____ Listed records
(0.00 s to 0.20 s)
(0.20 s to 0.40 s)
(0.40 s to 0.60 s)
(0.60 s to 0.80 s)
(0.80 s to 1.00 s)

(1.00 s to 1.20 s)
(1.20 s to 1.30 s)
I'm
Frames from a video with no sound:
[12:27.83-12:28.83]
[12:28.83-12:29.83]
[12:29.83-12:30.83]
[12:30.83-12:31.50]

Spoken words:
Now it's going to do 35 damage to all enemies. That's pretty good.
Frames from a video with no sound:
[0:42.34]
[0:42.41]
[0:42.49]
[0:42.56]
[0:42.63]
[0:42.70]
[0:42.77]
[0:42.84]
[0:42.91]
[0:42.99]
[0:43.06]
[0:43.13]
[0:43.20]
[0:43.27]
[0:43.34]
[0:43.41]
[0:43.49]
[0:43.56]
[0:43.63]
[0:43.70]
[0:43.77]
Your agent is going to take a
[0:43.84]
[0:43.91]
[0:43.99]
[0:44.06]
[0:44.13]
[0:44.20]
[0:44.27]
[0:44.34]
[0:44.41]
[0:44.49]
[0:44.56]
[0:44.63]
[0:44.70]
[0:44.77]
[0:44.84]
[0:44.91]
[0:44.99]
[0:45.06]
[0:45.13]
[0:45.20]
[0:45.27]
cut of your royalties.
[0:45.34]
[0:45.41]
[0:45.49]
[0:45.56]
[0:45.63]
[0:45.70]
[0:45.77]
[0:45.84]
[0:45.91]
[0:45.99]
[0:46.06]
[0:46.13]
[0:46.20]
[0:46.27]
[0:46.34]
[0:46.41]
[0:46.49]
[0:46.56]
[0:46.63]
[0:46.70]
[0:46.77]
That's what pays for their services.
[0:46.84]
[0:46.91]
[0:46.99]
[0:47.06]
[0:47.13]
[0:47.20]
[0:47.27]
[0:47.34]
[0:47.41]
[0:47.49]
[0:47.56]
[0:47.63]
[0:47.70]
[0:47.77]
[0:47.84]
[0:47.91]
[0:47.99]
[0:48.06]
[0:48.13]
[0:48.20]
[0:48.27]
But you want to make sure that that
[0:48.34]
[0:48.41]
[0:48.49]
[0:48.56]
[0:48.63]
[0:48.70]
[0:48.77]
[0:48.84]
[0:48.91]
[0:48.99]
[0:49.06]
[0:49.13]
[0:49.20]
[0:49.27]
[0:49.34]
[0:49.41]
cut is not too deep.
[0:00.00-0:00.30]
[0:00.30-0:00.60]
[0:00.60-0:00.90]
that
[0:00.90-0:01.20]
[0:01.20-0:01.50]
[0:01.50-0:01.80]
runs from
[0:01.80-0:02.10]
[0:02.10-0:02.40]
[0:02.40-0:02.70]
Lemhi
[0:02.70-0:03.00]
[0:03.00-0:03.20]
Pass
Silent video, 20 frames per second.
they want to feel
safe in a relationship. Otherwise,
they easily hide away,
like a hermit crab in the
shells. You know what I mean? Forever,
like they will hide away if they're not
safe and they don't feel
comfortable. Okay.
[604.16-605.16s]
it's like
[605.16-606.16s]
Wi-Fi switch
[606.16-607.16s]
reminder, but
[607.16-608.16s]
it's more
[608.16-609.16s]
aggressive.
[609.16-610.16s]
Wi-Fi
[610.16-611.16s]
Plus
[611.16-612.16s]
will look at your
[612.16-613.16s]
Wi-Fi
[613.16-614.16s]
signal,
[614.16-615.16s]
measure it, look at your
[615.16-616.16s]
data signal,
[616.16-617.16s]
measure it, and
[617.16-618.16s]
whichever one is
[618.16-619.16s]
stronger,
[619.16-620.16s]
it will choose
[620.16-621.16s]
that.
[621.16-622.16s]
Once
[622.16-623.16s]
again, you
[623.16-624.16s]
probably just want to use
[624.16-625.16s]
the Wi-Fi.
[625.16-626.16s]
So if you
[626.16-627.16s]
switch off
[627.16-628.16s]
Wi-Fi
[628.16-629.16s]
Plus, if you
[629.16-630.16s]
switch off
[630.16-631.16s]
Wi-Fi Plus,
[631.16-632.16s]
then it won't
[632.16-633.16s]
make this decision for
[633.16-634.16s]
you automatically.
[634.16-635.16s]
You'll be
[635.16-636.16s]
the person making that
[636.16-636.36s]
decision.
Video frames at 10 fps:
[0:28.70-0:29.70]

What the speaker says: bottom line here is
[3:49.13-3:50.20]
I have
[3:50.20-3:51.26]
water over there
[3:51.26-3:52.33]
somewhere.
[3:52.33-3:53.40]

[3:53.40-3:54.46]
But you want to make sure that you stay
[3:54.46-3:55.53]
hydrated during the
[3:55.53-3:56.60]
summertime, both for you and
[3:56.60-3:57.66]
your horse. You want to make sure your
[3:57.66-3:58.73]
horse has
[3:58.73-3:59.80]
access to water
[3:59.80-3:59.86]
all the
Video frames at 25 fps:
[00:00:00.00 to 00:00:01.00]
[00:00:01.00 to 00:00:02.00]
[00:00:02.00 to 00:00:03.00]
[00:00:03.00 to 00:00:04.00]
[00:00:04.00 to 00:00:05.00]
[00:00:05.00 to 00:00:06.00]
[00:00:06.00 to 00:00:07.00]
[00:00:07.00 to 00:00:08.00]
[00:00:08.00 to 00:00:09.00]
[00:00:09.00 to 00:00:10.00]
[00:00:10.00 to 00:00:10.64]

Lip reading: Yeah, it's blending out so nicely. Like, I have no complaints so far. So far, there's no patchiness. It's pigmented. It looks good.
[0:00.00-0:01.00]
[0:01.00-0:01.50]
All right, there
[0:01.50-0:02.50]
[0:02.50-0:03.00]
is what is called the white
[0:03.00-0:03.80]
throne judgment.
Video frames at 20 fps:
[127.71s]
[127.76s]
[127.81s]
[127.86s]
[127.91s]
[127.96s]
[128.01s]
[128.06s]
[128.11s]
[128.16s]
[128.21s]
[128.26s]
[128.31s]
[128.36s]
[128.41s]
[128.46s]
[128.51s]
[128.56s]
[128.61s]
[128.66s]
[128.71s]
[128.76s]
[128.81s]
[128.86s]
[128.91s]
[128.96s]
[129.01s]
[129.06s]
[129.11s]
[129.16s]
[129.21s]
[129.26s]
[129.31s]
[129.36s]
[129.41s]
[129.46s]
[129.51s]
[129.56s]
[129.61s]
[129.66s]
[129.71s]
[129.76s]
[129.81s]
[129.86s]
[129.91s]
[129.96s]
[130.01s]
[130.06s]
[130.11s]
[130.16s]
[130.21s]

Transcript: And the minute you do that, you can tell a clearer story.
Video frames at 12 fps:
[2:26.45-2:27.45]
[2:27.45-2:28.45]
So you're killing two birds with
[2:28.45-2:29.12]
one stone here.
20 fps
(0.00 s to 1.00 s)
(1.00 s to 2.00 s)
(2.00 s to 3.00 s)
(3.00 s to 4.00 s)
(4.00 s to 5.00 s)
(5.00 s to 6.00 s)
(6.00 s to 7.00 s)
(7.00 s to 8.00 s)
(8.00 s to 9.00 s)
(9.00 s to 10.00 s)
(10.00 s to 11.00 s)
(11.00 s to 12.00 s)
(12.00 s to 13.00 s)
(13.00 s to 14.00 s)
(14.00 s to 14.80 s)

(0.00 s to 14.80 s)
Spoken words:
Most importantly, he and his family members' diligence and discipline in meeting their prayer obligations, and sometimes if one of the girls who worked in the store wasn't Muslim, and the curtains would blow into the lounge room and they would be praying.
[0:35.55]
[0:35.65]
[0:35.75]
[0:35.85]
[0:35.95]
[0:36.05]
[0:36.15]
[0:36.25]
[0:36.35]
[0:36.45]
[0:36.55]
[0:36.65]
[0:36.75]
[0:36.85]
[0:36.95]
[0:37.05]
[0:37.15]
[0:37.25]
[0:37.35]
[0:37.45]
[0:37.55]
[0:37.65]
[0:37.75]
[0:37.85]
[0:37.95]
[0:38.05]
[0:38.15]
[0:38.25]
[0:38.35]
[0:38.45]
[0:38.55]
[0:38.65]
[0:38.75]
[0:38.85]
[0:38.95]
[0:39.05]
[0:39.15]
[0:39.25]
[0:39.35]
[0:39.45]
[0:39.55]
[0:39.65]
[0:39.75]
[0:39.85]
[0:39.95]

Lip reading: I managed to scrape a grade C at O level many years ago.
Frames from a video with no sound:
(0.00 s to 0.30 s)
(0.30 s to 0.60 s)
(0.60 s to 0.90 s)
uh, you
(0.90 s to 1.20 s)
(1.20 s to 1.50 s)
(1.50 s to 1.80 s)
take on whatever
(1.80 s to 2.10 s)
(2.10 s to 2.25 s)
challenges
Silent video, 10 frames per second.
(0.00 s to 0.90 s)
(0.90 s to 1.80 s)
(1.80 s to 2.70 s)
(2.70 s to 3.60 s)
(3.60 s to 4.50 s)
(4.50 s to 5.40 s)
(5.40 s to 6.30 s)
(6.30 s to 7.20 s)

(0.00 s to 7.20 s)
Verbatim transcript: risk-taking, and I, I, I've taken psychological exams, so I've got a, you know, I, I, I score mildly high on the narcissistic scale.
________
» Problem details: Give back, unchanged, every line from the one with "(1.80 s to 2.70 s)" to the end of the entries above.

» Task output:
(1.80 s to 2.70 s)
(2.70 s to 3.60 s)
(3.60 s to 4.50 s)
(4.50 s to 5.40 s)
(5.40 s to 6.30 s)
(6.30 s to 7.20 s)

(0.00 s to 7.20 s)
Verbatim transcript: risk-taking, and I, I, I've taken psychological exams, so I've got a, you know, I, I, I score mildly high on the narcissistic scale.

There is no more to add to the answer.